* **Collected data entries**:
+---+

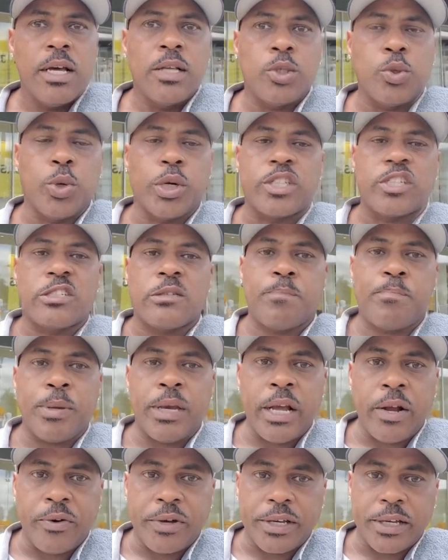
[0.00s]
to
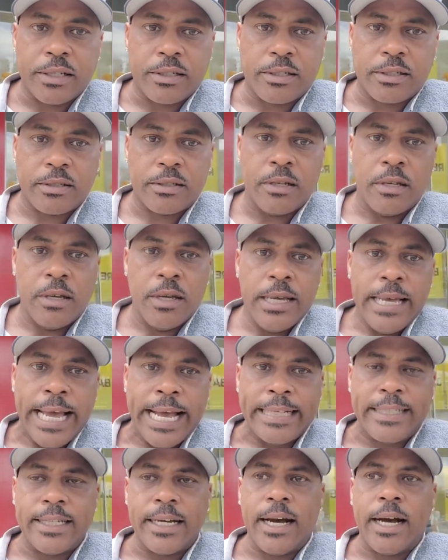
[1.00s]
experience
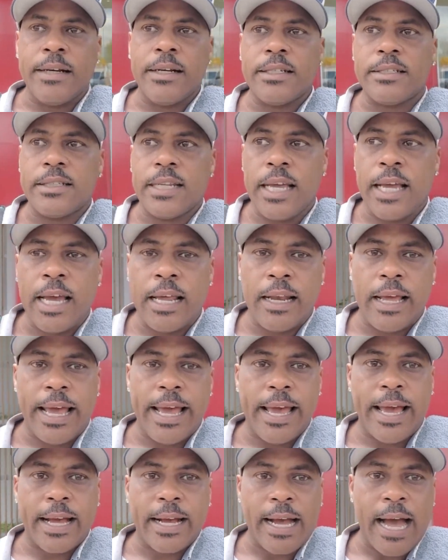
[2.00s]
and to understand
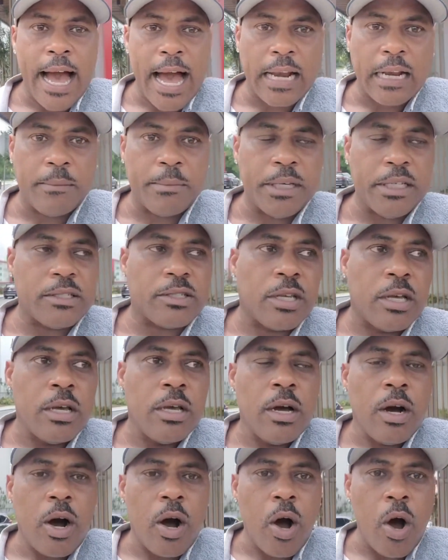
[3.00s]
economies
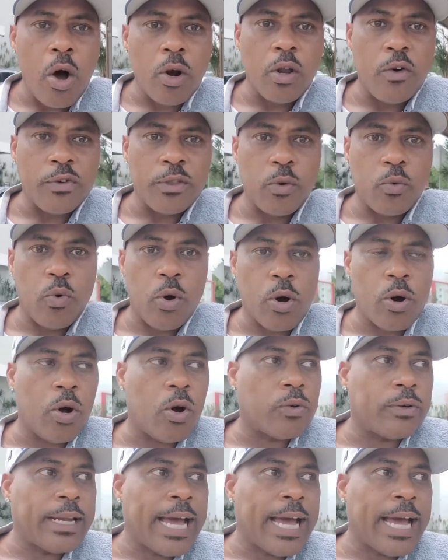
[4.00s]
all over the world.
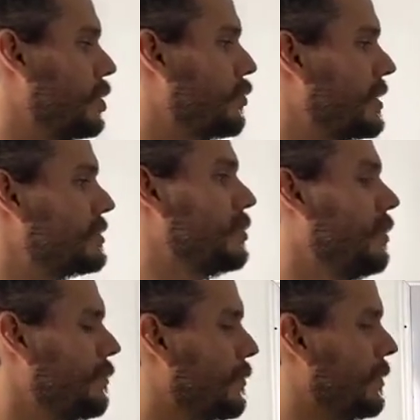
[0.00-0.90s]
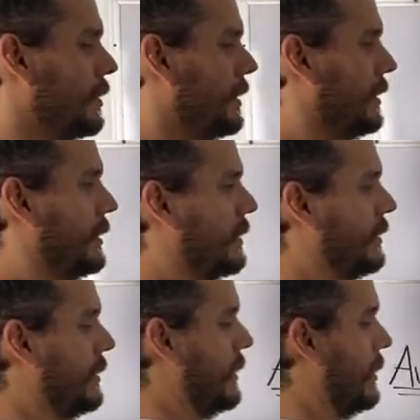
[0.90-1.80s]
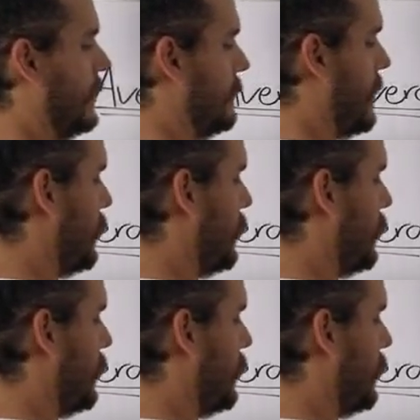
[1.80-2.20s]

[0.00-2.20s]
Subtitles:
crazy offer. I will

+---+

Without the pictures, write out every entry precisely as it appears.

* **Response to the exercise**:
[0.00s]
to
[1.00s]
experience
[2.00s]
and to understand
[3.00s]
economies
[4.00s]
all over the world.
[0.00-0.90s]
[0.90-1.80s]
[1.80-2.20s]

[0.00-2.20s]
Subtitles:
crazy offer. I will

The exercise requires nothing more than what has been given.